Aliases are not available in the Bourne shell. This discussion covers the mechanisms provided by the Korn shell: the C shell also provides aliases, but the syntax differs.
Suppose you frequently need to issue the following command:
grep red | grep -v brown
This command searches a file or an input pipe for lines containing
the word ``red'', then excludes lines that also contain the word
``brown''.
From inside the Korn shell, you can set up an alias called
prism that is an abbreviation for this pipe with the
following command:
alias -x prism='grep red | grep -v brown'
When you next type the command prism, the shell will check
its internal table of aliases, and replace the word prism
with the value of the alias.
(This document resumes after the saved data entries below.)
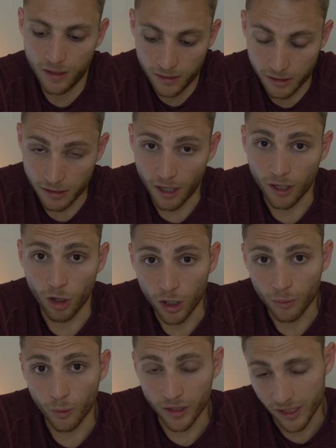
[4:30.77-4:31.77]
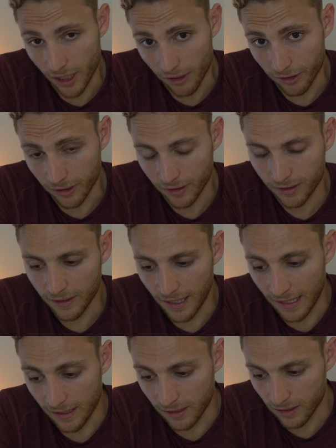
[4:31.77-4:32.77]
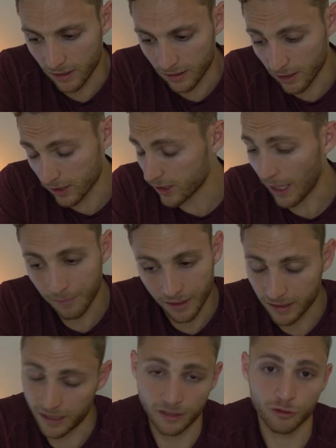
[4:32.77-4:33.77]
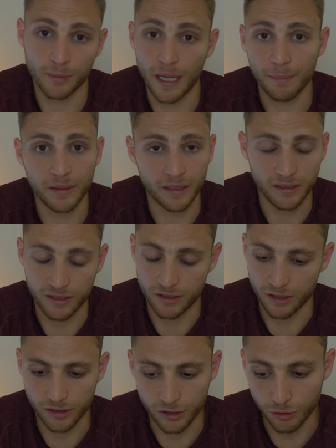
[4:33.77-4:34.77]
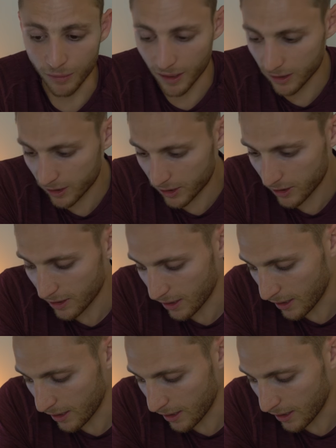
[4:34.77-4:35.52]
to not harm one another and to stop these things from happening, because it's just too much.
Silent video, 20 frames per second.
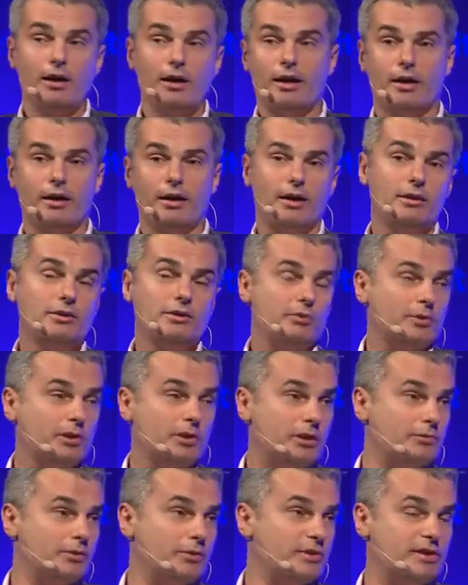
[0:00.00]
And ultimately,
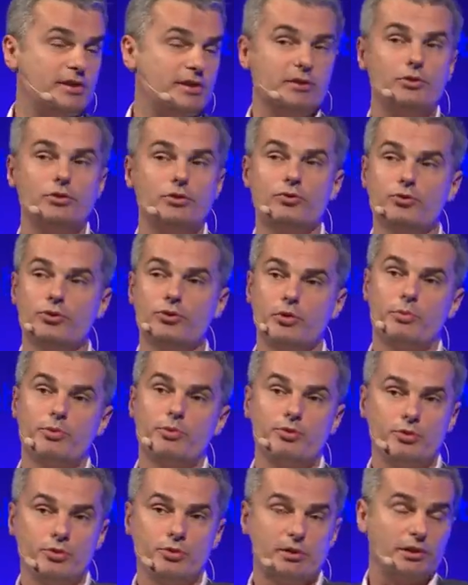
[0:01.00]
we see huge
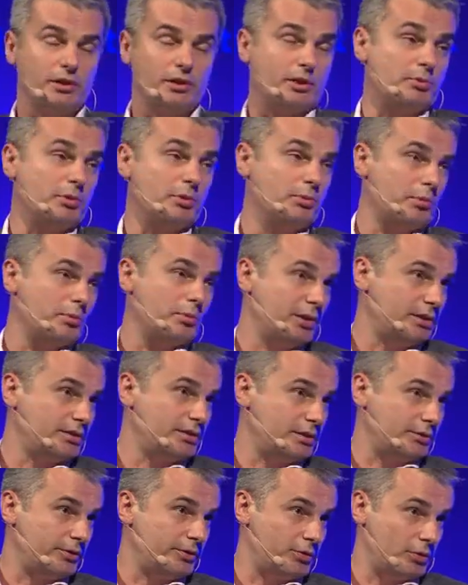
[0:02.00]
opportunity in urban mobility
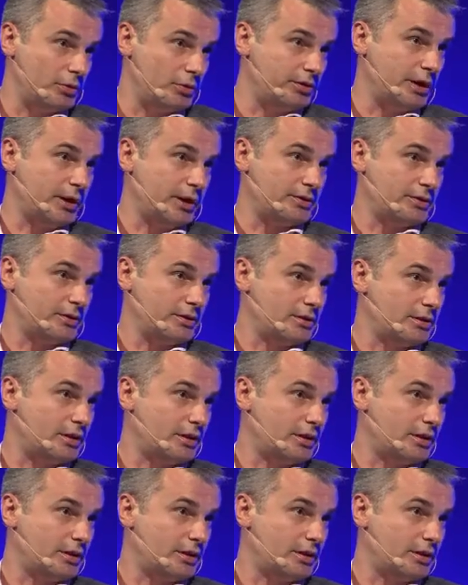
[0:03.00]
with robotaxis,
So if you type the following:
cat foo |prism
The command that actually gets run is as follows:
cat foo | grep red | grep -v brown
The -x option to alias makes the alias remain in force for all scripts that run under the current shell session. Otherwise, the alias will not be exported to any shell scripts you run.
The syntax of alias differs under the C shell. The
equivalent command to create the alias under csh is:
alias prism='grep red | grep -v brown'
If you use aliases a lot, you might want to save them in a file called .aliases, executed from your .profile or .login scripts. For example, you could add the following line to your .login file:
. ~/.aliasesIf you need aliases to be exported to scripts running under the current shell session, they should be defined using the -x option to the alias command (under the Korn shell).